(Aim of the task):
Produce a verbatim copy of the records, and keep the images out of it.
↓
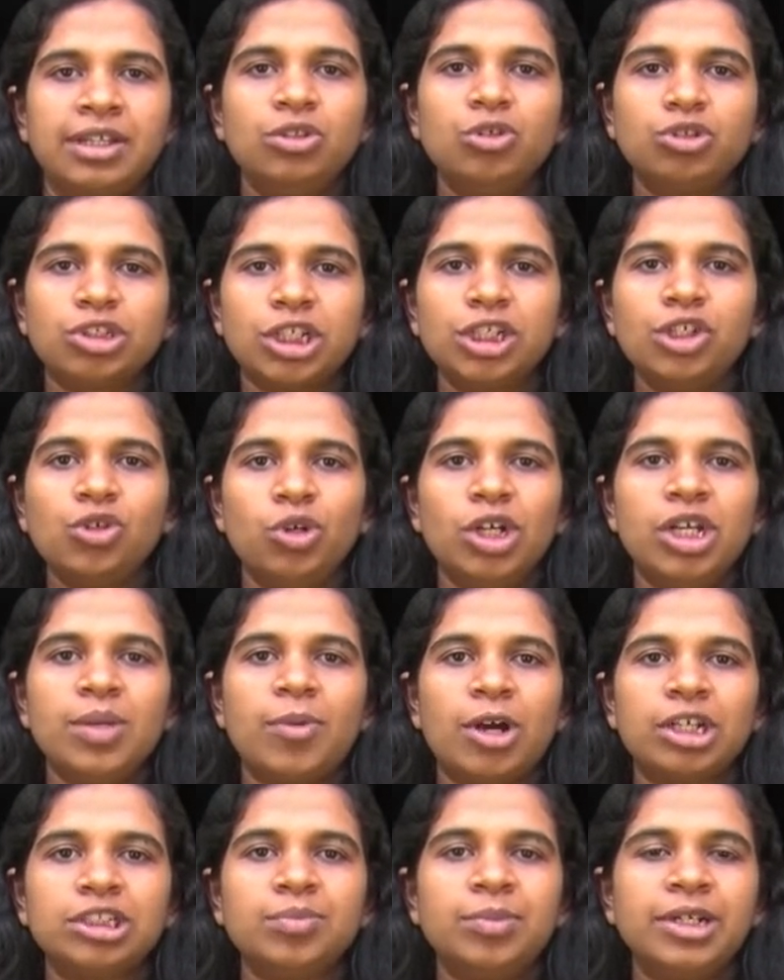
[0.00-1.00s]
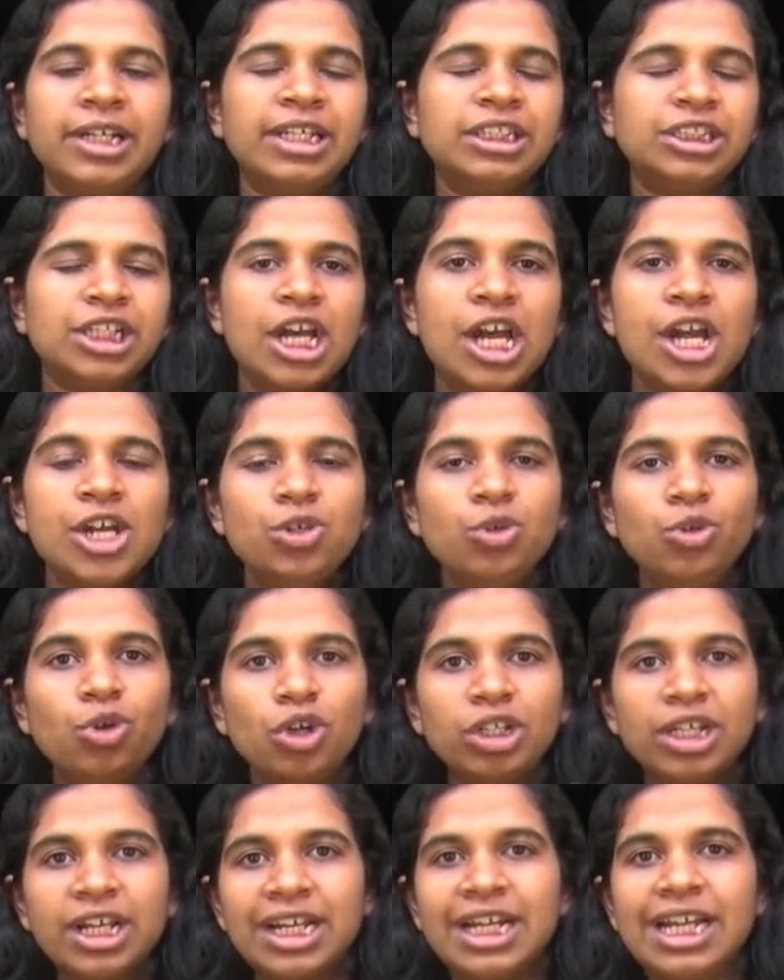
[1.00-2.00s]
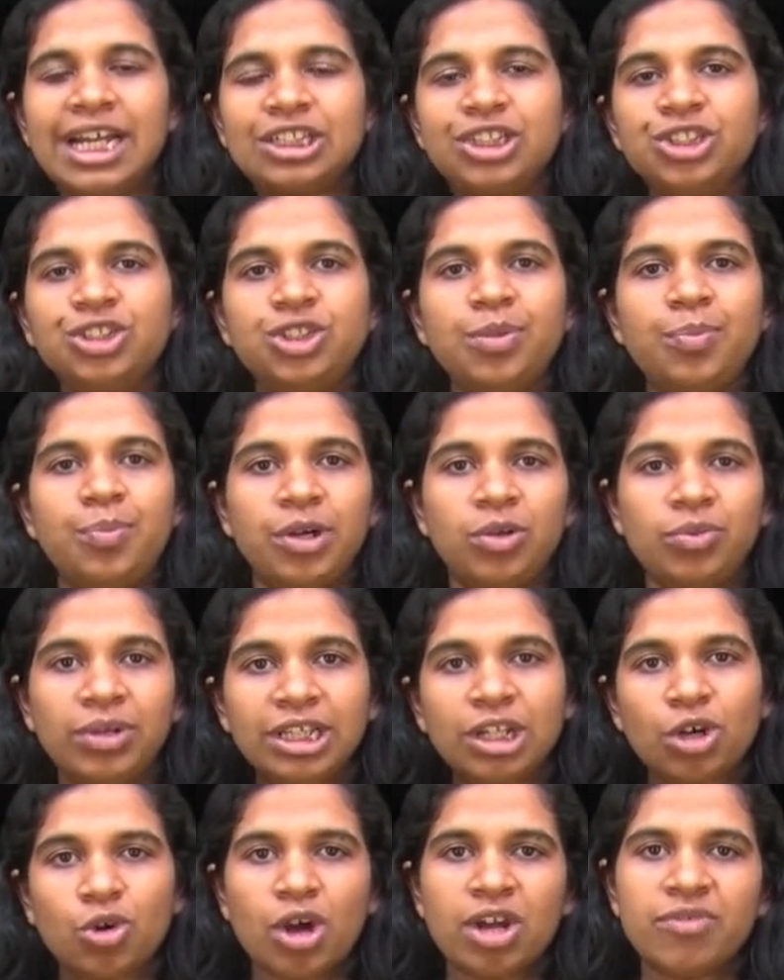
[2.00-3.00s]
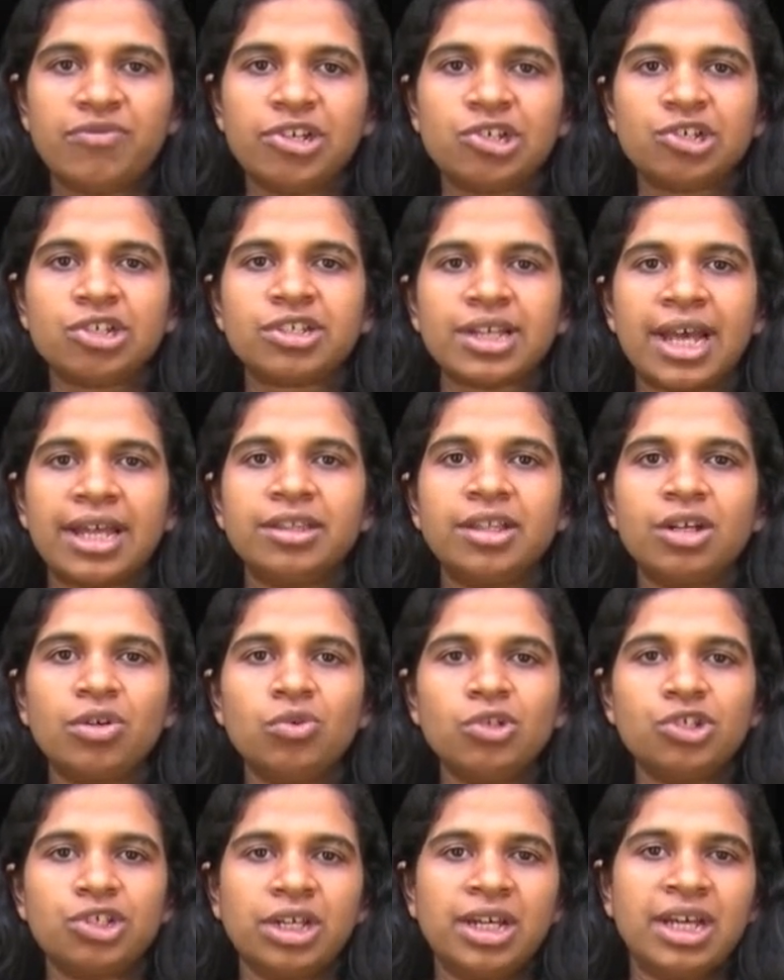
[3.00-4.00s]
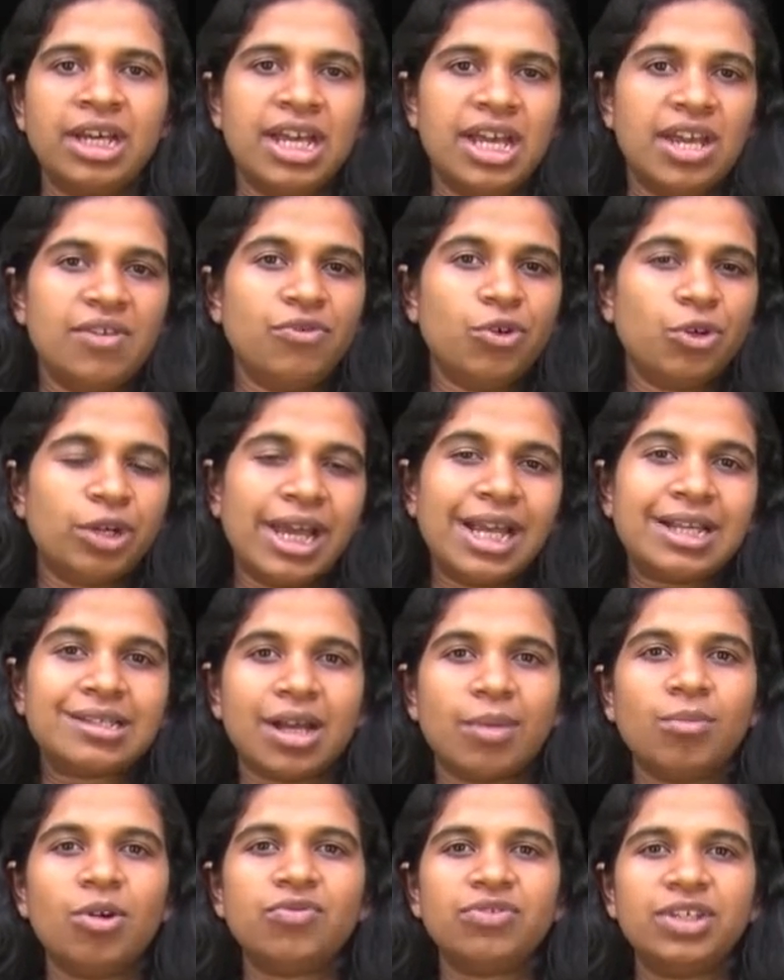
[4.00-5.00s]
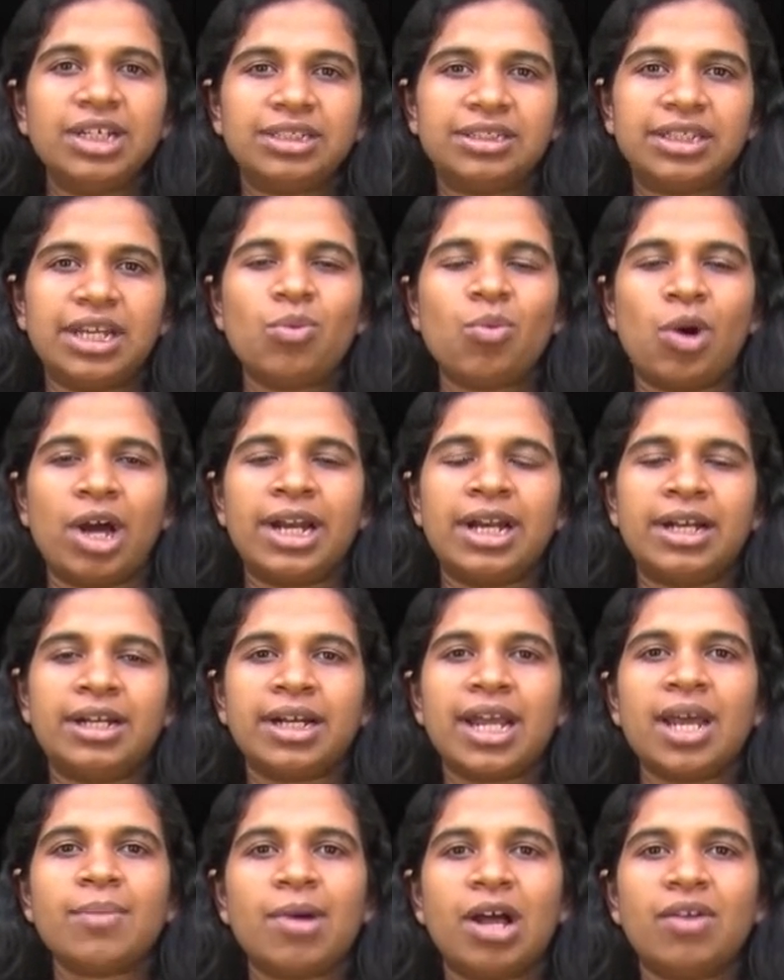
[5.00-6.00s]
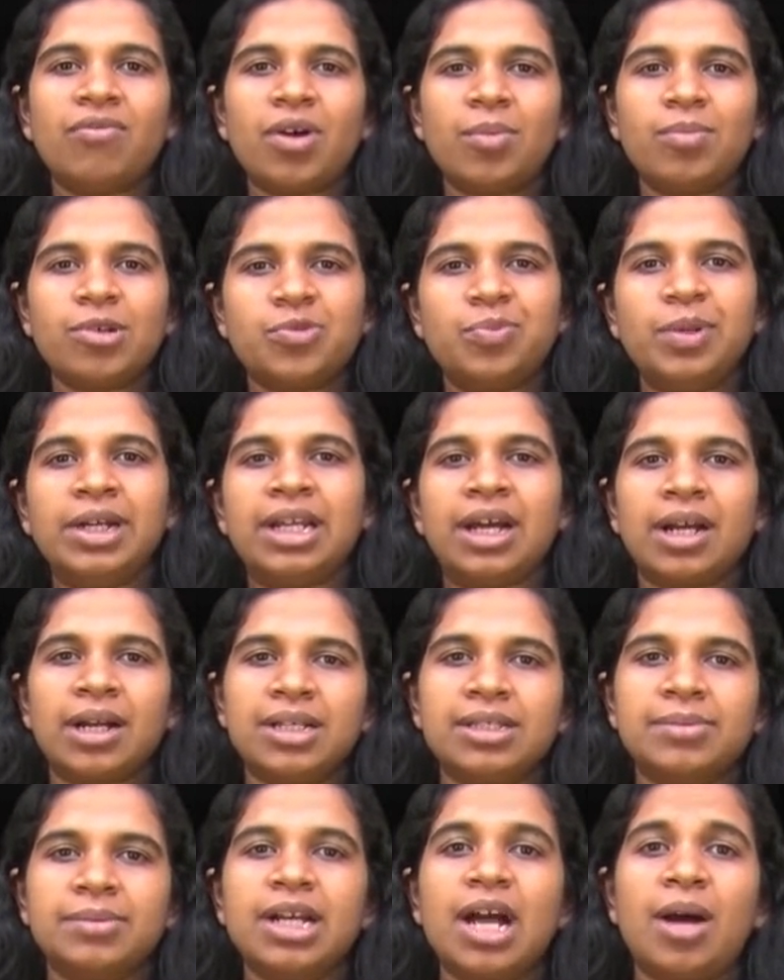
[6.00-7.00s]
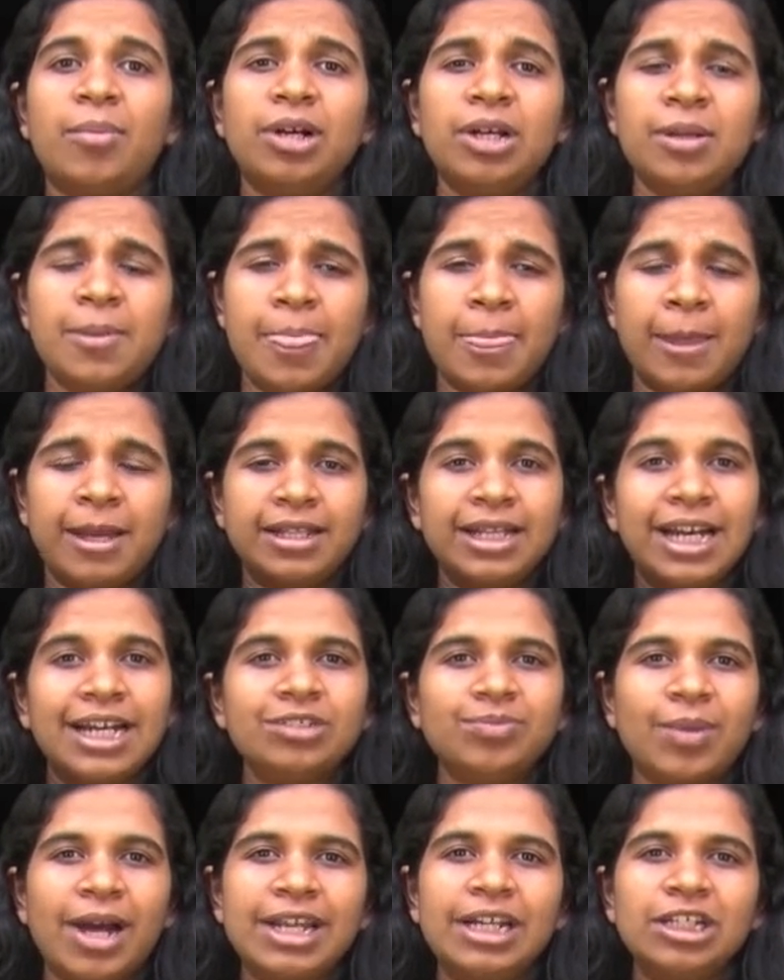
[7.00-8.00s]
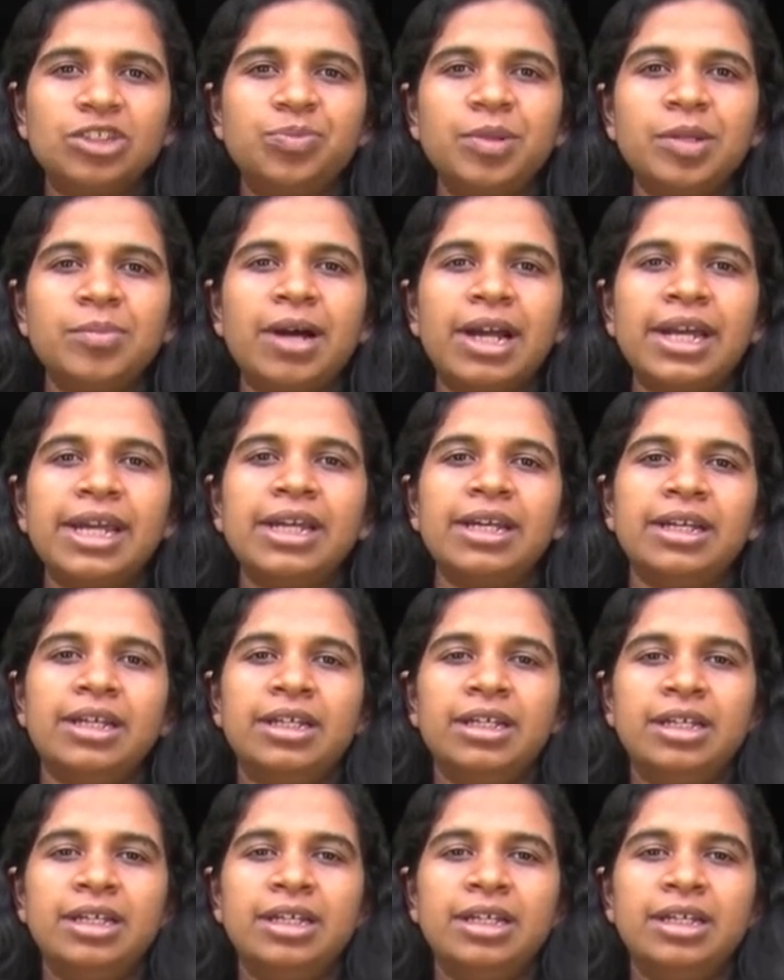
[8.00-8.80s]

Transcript: Those are the only possibilities. You know the relationship between the coefficients and the roots. If you take some of these 3 one at a time, alpha plus beta plus gamma, that is minus b by a.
↑
(Solution for this exercise):
[0.00-1.00s]
[1.00-2.00s]
[2.00-3.00s]
[3.00-4.00s]
[4.00-5.00s]
[5.00-6.00s]
[6.00-7.00s]
[7.00-8.00s]
[8.00-8.80s]

Transcript: Those are the only possibilities. You know the relationship between the coefficients and the roots. If you take some of these 3 one at a time, alpha plus beta plus gamma, that is minus b by a.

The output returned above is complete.